Transport for London said it proposed to more than double spending on London's roads, buses and rail system from £765m this year to £1.74bn in 2007-08. In the last year, £1.2bn of the planned expenditure is expected to be met from public funds, according to the Government's 10-year transport plan. A further £130m will be raised from the £5 congestion charge which will be levied on motorists driving into central London from 2003 onwards.

But TfL officials said the remainder would have to come from fares, extra government grants, local taxation or higher congestion charges.

The plan, which envisages total spending of almost £10bn over the next seven years, will be submitted to the London Mayor Ken Livingstone and Greater London Assembly on Monday by the chief executive of TfL, Bob Kiley. Approval is expected in January or February.

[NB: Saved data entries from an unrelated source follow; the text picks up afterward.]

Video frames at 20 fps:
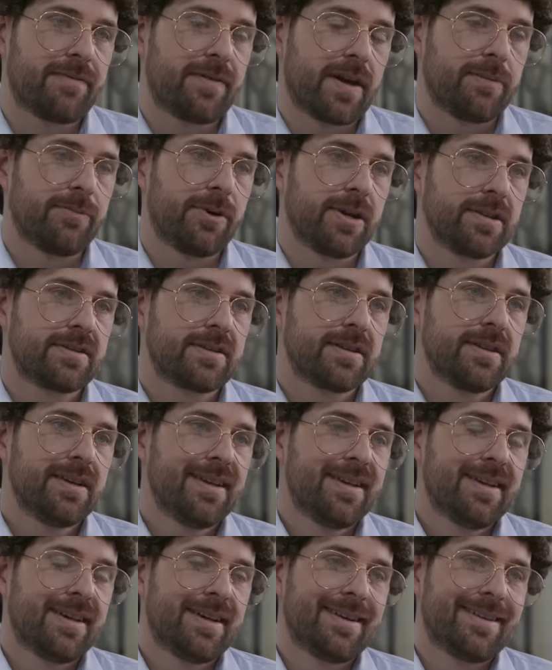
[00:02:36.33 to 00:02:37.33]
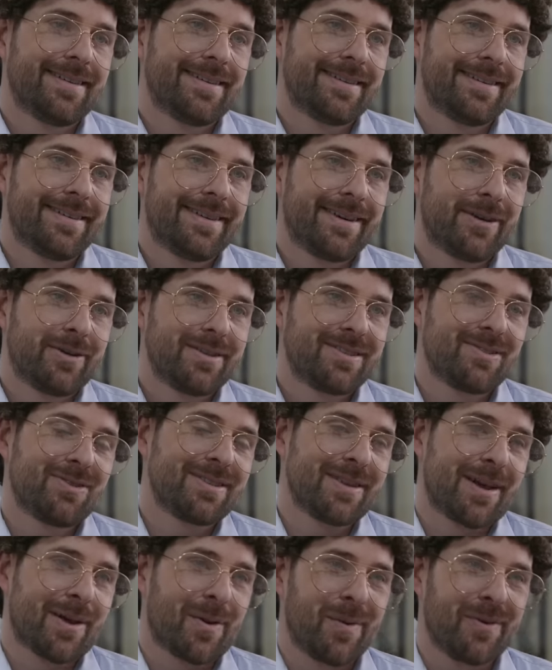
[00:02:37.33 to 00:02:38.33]
I fed him once. So
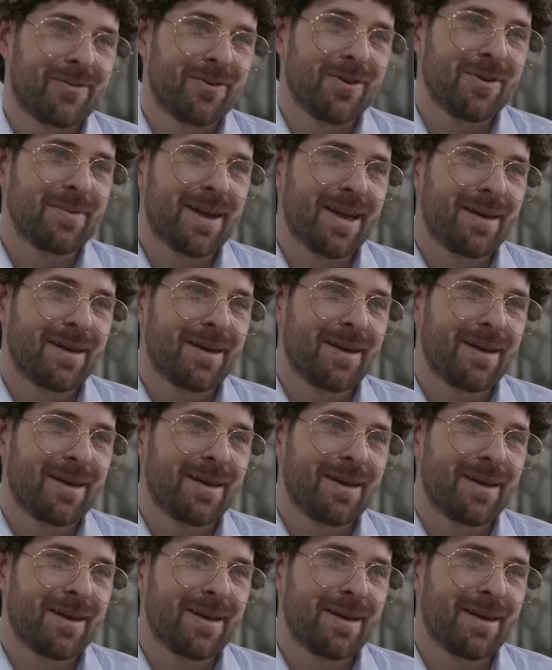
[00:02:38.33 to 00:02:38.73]
he's like my fur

In the early years, three-quarters of the budget will be spent on maintaining the capital's public transport services at current levels.

But plans for improving services include 3,000 new easy-access buses, more elongated "bendy" buses and measures to ease bottlenecks like a relief road for Coulsdon. The plans also envisage the start of work on the £2.5bn Crossrail line from Canary Wharf to Heathrow, an extension of the Docklands Light Railway to London City Airport and an extension of the East London Line to link Highbury and Finsbury Park with Clapham Junction.